Lady, if I find frames I love online for, say, $300, my cost out of pocket for those frames is $300. If I take frames that I’m just OK about from you for $567, my cost out of pocket is $357.60. I’m not really seeing the benefits of insurance, here.

When I asked her to please measure my pupilary distance, you’d think I’d just sprouted some grotesque appendage from some unspeakable orifice and presented it to her to be given a tongue-bath. She said, and I quote “Oh! You’re being sneaky–you’re going to order glasses from the internet, aren’t you?”

“I don’t see how being sneaky has anything to do with it. I deserve to have glasses that I’m thrilled about as I’m the one who has to live with them every single day, with every outfit, with every makeup application, for dress up, for dress down–they reflect ME. And whether they’re $20 on the internet or $500 on the internet or purchased from a physical location or anywhere inbetween, it has nothing to do with your business and everything to do with me.”

Her mouth was still gaping when I left.

Hey America, you’re so fine, you’re so fine you blow my mind.
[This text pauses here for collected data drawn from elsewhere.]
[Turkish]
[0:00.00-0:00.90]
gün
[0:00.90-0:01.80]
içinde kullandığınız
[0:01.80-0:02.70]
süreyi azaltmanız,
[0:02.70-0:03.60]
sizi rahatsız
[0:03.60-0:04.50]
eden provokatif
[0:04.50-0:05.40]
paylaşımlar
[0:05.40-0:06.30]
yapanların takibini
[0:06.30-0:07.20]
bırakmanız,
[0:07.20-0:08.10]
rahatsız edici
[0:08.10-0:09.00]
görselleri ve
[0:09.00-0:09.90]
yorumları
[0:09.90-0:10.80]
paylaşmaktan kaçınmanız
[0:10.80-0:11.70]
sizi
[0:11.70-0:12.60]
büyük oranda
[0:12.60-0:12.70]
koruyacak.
On Saturday, while everyone else was BBQing and preparing to light off fireworks, I was de-zombiefying and re-human-being-ifying in order to meet up with Marie, whom I hadn’t seen in eight years. She moved to Vancouver, BC about three years ago, we found each other on Facebook about two years ago, and though we planned on meeting a few times, something always came up–the last time she was in Seattle, I was busy escorting ph34rtimmybunny around PAX. The last time I planned to drive to Vancouver, my car broke down. This time, she said she was visiting Seattle for one day, and that she was moving to Switzerland in three weeks, so this was really our last opportunity to get together stateside, and I sure as hell was not going to miss it. Not for all the fireworks and barbeques in the world. The fact that I wasn’t invited to any is really beside the point.
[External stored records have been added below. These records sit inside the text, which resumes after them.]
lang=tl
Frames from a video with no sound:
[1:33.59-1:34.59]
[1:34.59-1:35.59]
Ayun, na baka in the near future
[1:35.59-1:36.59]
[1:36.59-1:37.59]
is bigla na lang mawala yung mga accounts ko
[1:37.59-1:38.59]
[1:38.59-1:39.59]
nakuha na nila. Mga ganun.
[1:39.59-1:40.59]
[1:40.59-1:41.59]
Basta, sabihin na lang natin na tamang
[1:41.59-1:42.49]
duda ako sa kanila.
We met at Twist in Belltown (you know, the place with the giant mirrored disco pig dangling from the ceiling!), and she introduced me to her wonderful husband Paul, and another friend of hers who was visiting from France. We talked about our lives, our jobs, travel, old friends, and some escapades we had in Taiwan, and how our time there has affected our lives going forward. Neither of us spoke a word of Chinese when we arrived, but I didn’t know that Marie *also* didn’t know a word of English (I suppose it was arrogant of me to assume that she would have!). I am incredibly impressed that she managed to make such great strides with two languages over the course of a year; now, she talks like a native speaker. Marie also got into trouble at school–the only classes she attended were art class, gym class, and ‘how to be a good housewife’ class, where they taught her how to apply makeup, clean the house, cook, oh yes, and how to fire a gun in case mainland China attacks. She got banned from the school swimming pool because she jumped in and her classmates didn’t know how to swim, so the school decided she was dangerous. She also figured out how to get to the roof of the library to do some topless suntanning and smoking.

We only got to spend a couple of hours together before they had to get back on the road, but I’m so very happy that we did. We hope to try to organize a 10 year reunion for all of the Debbie Kids in 2011, and between the two of us, we’re thinking a meeting in Europe would be best as it’s the closest for the majority, travel-wise. I hope we get it together; it was just chance that brought us all together the first time, but the connection we all made was something truly special.